For 101 years the Catholic Church has celebrated migrants and refugees with a special day of prayer, standing in solidarity with them and offering support and hope (on 18 January in the UK is year).
The message given by the Pope for the day of prayer for migrants and refugees is challenging. This year Pope Francis takes as his theme “Church without frontiers, Mother to all”. He reminds us that the Church has no frontiers, but “a heart open to all”. And he issues us with a challenge:
“The Church without frontiers, Mother to all, spreads throughout the world a culture of acceptance and solidarity, in which no one is seen as useless, out of place or disposable. When living out this motherhood effectively, the Christian community nourishes, guides and indicates the way, accompanying all with patience, and drawing close to them through prayer and works of mercy.”
In order to be effective, this accompaniment has to be based on encounter:
“Migration movements, in fact, call us to deepen and strengthen the values needed to guarantee peaceful coexistence between persons and cultures. Achieving mere tolerance that respects diversity and ways of sharing between different backgrounds and cultures is not sufficient. This is precisely where the Church contributes to overcoming frontiers and encouraging the “moving away from attitudes of defensiveness and fear, indifference and marginalization … towards attitudes based on a culture of encounter, the only culture capable of building a better, more just and fraternal world” (Message for the World Day of Migrants and Refugees 2014).”
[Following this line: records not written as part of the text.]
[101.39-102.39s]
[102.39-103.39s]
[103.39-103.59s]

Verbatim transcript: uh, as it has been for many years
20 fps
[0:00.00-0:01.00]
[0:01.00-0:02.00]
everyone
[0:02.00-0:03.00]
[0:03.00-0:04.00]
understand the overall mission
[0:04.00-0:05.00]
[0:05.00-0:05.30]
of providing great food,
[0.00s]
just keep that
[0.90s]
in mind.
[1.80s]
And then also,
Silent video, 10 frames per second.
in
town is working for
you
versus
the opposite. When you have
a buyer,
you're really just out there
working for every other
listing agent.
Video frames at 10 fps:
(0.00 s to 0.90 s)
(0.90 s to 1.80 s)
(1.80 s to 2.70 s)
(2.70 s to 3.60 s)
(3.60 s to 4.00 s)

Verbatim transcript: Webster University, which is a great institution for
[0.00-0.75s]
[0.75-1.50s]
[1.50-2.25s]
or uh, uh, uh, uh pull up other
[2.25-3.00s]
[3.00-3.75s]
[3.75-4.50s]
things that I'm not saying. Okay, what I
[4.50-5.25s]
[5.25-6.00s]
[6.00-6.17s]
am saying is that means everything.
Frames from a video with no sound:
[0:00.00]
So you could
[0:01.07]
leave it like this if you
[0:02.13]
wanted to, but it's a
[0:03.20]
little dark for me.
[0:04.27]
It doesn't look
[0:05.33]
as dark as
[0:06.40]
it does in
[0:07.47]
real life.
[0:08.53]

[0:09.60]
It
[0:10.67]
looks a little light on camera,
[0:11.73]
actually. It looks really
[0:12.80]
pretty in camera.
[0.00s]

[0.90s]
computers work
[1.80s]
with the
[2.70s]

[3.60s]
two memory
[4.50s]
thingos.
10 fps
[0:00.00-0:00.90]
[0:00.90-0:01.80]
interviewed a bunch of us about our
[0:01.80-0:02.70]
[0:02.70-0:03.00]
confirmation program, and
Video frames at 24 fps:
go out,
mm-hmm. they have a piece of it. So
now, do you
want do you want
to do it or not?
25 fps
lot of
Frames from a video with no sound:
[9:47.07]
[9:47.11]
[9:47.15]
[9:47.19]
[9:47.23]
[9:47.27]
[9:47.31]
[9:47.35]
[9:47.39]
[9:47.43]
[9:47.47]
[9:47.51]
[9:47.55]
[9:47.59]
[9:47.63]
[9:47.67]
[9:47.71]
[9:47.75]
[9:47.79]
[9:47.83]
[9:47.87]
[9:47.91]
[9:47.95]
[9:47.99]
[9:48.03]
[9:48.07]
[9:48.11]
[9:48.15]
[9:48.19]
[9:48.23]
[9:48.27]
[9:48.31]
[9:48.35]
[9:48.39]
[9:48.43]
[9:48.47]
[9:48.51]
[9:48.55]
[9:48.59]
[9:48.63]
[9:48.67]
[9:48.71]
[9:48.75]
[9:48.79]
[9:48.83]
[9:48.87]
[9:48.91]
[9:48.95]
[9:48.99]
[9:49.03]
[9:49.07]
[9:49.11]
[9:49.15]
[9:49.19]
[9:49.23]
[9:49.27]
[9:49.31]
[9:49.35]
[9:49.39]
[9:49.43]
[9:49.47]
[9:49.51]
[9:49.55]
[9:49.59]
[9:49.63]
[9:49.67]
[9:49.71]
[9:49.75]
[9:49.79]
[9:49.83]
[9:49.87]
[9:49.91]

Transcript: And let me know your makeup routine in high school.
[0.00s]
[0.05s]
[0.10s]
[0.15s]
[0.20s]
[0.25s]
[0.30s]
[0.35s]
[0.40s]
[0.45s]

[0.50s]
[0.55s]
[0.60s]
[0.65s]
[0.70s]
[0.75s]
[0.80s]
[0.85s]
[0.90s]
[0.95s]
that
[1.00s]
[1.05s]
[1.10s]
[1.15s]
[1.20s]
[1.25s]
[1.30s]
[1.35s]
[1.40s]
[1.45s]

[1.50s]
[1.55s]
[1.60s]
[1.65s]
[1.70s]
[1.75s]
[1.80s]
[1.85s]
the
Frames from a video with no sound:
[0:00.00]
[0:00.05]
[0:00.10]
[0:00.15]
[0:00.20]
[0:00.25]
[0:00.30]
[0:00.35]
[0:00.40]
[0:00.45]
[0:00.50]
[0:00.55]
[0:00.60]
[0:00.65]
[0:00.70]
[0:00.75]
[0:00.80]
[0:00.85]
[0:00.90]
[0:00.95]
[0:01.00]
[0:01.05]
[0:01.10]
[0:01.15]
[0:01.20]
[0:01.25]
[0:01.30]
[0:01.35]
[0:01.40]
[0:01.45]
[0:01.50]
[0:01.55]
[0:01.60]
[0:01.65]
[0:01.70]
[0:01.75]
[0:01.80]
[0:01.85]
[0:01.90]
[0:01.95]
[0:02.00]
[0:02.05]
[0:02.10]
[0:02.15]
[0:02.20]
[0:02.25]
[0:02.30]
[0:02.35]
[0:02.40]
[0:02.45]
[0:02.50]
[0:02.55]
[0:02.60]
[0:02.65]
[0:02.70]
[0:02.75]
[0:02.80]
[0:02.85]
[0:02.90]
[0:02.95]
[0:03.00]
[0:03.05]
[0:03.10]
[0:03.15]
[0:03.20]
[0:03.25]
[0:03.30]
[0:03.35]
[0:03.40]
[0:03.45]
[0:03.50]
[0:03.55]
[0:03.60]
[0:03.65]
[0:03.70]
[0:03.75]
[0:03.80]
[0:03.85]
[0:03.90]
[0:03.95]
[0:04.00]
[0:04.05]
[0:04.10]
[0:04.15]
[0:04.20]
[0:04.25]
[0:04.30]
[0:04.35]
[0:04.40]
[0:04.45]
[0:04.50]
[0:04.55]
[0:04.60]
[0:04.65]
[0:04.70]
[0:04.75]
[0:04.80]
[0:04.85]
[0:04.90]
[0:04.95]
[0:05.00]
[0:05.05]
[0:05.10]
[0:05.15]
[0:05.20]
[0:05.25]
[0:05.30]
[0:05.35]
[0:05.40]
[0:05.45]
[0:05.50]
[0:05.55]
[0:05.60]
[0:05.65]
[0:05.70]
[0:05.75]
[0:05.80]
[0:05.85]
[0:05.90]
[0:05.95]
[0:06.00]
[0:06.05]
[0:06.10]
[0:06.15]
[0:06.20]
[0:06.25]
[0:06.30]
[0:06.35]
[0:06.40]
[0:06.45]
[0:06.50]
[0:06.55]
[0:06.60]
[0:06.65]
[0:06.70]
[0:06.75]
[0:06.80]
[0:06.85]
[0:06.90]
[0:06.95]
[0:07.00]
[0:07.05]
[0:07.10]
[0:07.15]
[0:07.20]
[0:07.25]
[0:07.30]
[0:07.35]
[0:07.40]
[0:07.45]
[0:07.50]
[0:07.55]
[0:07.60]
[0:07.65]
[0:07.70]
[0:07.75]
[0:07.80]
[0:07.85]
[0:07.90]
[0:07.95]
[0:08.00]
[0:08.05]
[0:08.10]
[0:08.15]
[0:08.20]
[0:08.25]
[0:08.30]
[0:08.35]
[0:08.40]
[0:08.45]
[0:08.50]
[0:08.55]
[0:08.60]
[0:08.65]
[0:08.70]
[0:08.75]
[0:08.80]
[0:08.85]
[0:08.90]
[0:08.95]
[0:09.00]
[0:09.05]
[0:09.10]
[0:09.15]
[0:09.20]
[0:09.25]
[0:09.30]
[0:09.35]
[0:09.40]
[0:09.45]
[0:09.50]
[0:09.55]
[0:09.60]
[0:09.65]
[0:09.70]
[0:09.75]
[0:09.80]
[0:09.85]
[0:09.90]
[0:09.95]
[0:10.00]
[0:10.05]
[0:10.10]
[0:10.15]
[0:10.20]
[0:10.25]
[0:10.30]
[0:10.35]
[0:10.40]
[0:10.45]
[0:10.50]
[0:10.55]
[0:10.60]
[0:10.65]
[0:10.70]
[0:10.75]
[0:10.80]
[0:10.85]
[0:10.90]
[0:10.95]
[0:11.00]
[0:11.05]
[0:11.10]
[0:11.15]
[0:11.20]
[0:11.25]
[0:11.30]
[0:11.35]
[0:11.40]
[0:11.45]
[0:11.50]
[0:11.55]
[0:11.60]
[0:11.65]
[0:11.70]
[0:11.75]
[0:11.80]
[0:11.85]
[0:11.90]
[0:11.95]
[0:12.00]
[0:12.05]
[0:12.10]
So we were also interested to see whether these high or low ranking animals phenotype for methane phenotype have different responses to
Many of the people attending our day centre derive a great deal of resilience from their faith and hope from the support offered to them by day centres, charities and people of good will they meet in their lives. The practical support, care and attention offered by these groups and individuals stand as a direct contrast to the anti-migrant messages we can see or hear in the media or from politicians. Without this practical support and kindness, lives would be more difficult, obstacles more insurmountable.
It is particularly important for us to show practical support and kindness, to demonstrate tolerance and acceptance, to be counter-cultural at the beginning of the year, when those we welcome find things more difficult. A good starting place is to say a prayer for migrants and refugees on 18 January, to spare a kind thought or another prayer for migrants and refugees whenever we see or hear anti-migrant stories. If we can we might also support with our time or financially a local project welcoming refugees and migrants. In this way we can shine as a beacon of hope and hospitality to those who may feel unwelcome and tired of waiting.